In great news, the scale continues to creep down bit by bit, I’m losing about a pound each week. I ate very well all during break, and on the days I didn’t exercise my appetite was significantly reduced, which made it very easy to eat healthy food and not over-do it. It was also a luxury to be able to prepare all of my meals at home. I find myself making less than stellar choices when I’m at school, haven’t packed a lunch, and have to choose something from the school cafeteria for lunch. I like eating peanut butter and jelly sandwiches for lunch– I need to buy some more bread and keep that up. Along with an apple, it makes for a healthy, balanced lunch, and it helps me save a little money as well as a few calories.

I’m excited that the weather is supposed to be warm (50!) and sunny all week– I can run outside, enjoy the sunshine, and get my body ready for my first ever 5K race: 18 days away! Holy crap!

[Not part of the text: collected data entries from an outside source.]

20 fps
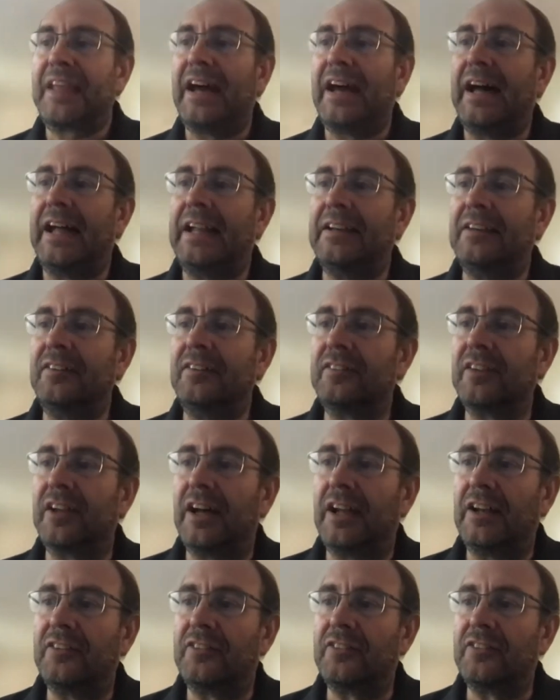and
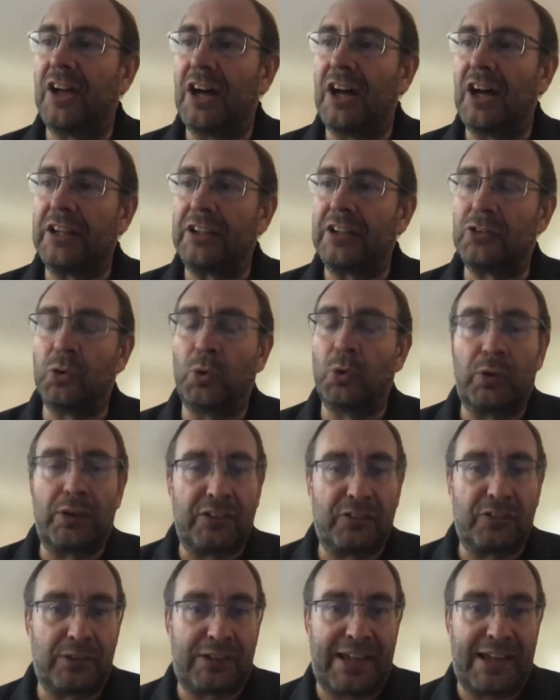certainly talking
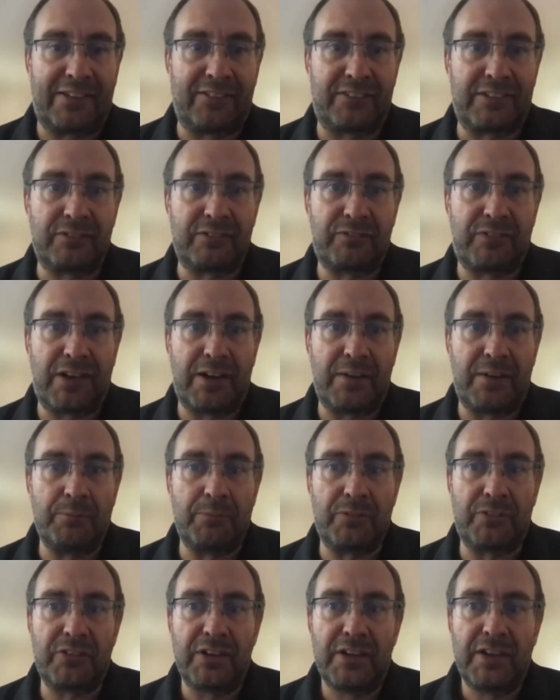to accounting
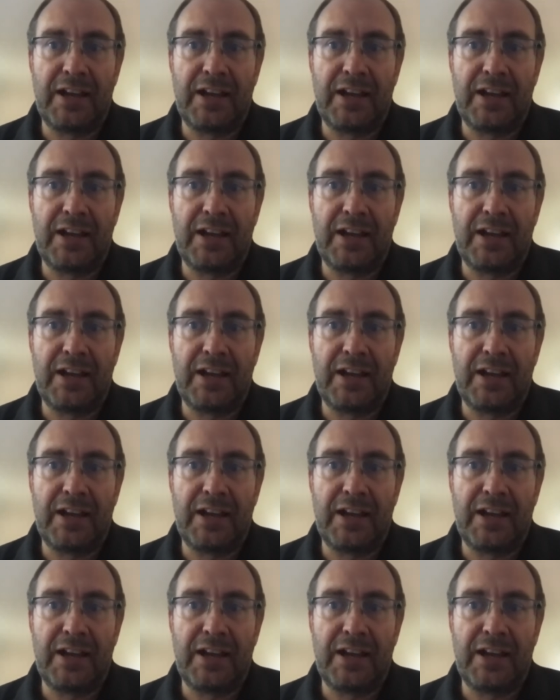firms.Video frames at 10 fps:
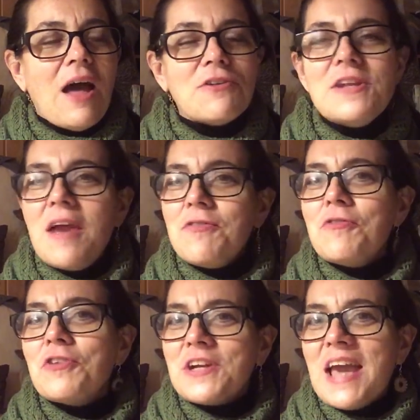never
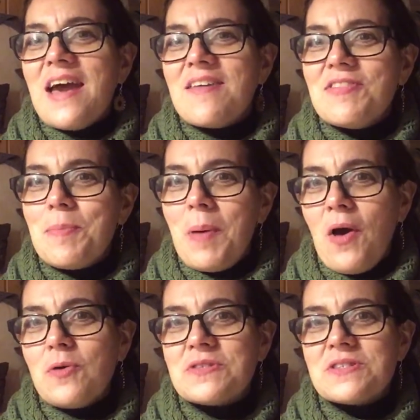forget the
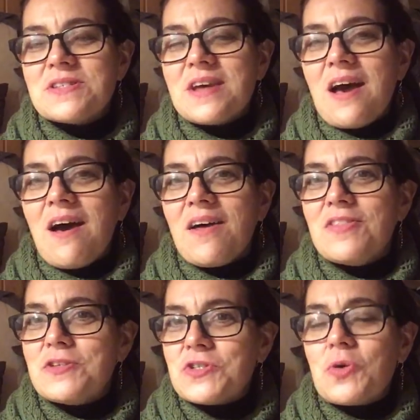post,
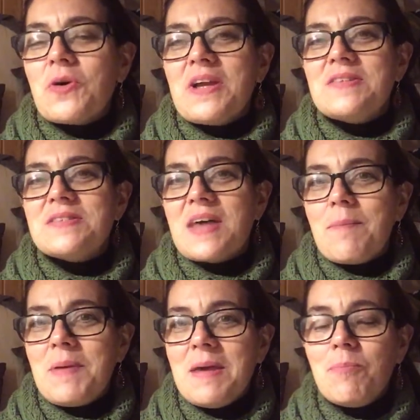the stories that
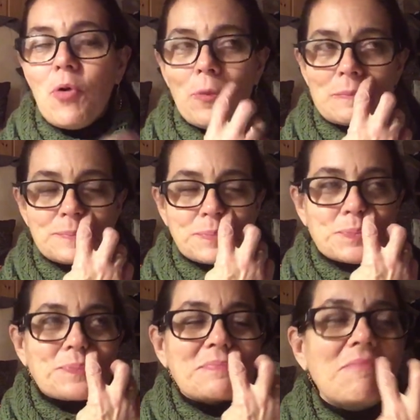people
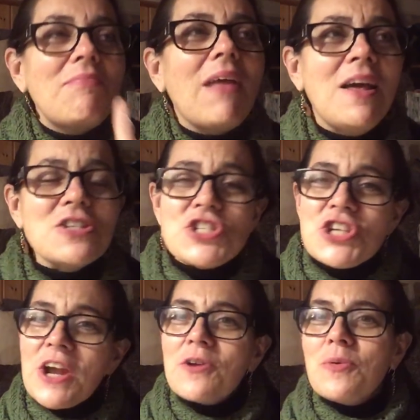
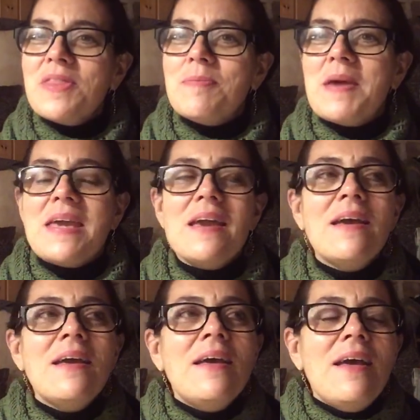shared with me,
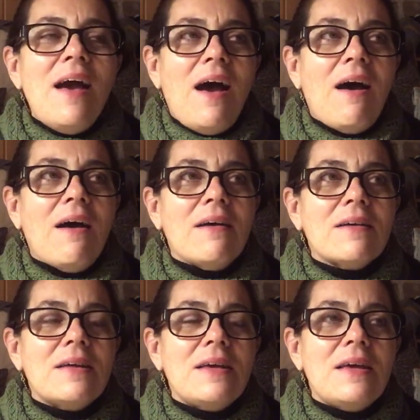
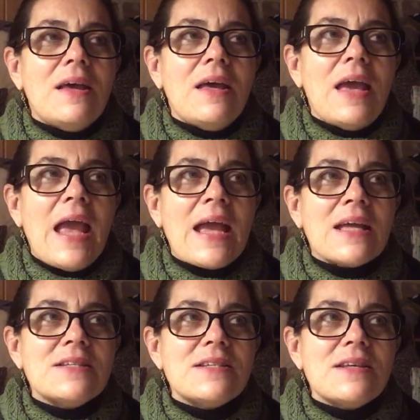
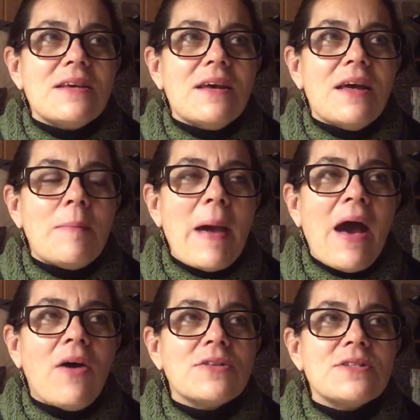and
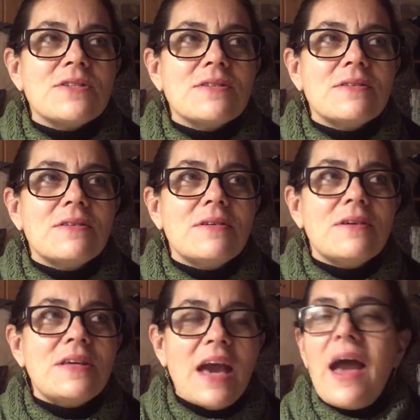about
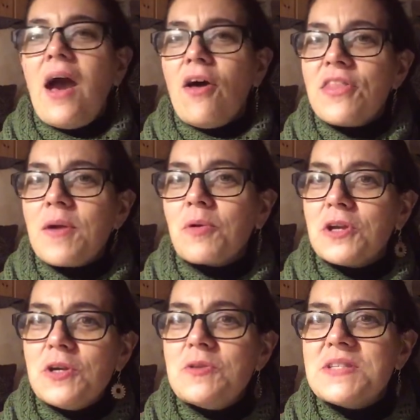how they were
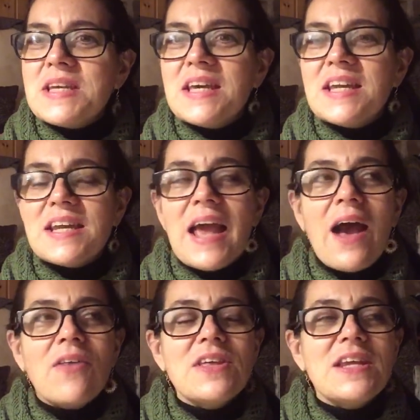using it, and
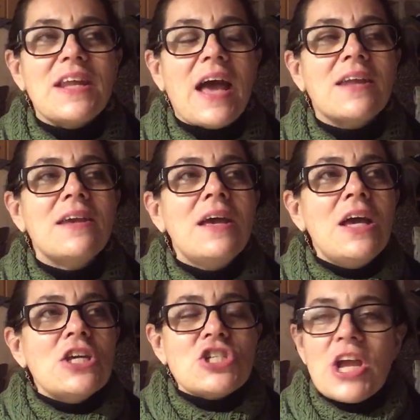how that it had
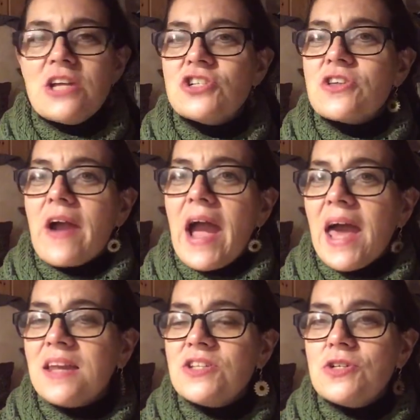changed their
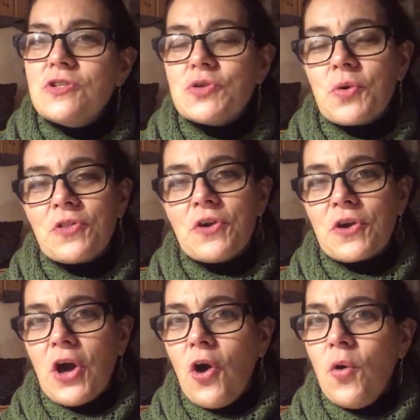attitude toward their
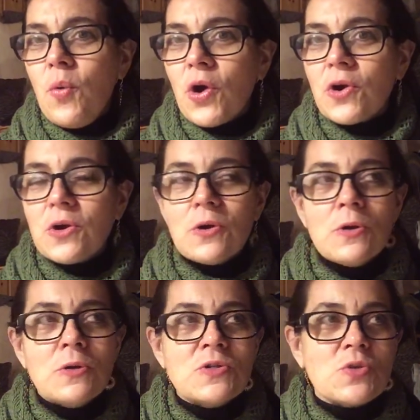
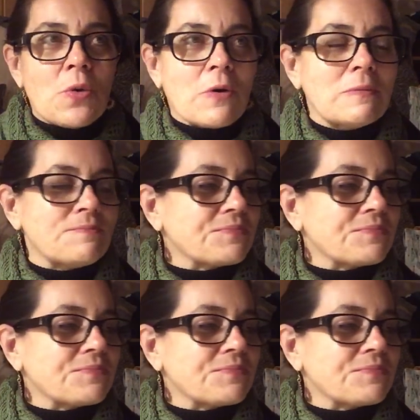coworkers, or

I set out from my house around 2 pm, excited to run outside in the balmy, 50 degree weather. I didn’t really have a route in mind, so I just moseyed towards the lakefront, thinking I would just turn around halfway or try to make some kind of loop. Rather than heading straight East to the lake, I turned South for a block or two, and right when my five minute warm-up walk was ending and I was about to start running, I came over the top of a small hill, and there in front of me–like an oasis in the desert– was a running track! A deserted, rubbery, oval-shaped running track, just waiting for me to run on it! I ran around the track in one direction. I turned around and ran on it in the other direction. I ran the outside loop and the inside loop. I tried to avoid stepping on a goose or any of their leavings. I thought “race, race, race!” in my head.

I got bored of the track right around the time a man with a stopwatch and some track and field supplies showed up and started setting up near me, so I jogged across the grass and back to the sidewalk, onward! I jogged in place while waiting for the light to change. When the light finally changed, I sprinted across the road, kicking up my heels in glee, hoping that the people in the cars weren’t checking out my butt, or if they were that it looked good. I got some new grey running pants from Target, and when I checked myself out in the full-length mirror, I thought “daaaaamn girl, looking fine!” but I know that what looks good standing still doesn’t always looks as good bouncing and shaking and jiggling across the road in front of traffic. Either way, I didn’t get any comments or whistles, and continued to scamper on my way.

I started feeling really tired about 20 minutes into it, my heart and lungs were really burning and working hard. I pushed through and made it to the end. I even stretched a little while holding on to a park bench, and did THREE push-ups on the park bench (the high, back-rest part of it) and three dips (also on the high part). Oof-dah. I need to start on some weight training to increase my strength, BIG TIME.

I power-walked home, chanting “fit-ness, fit-ness” in my head and grinning ear to ear.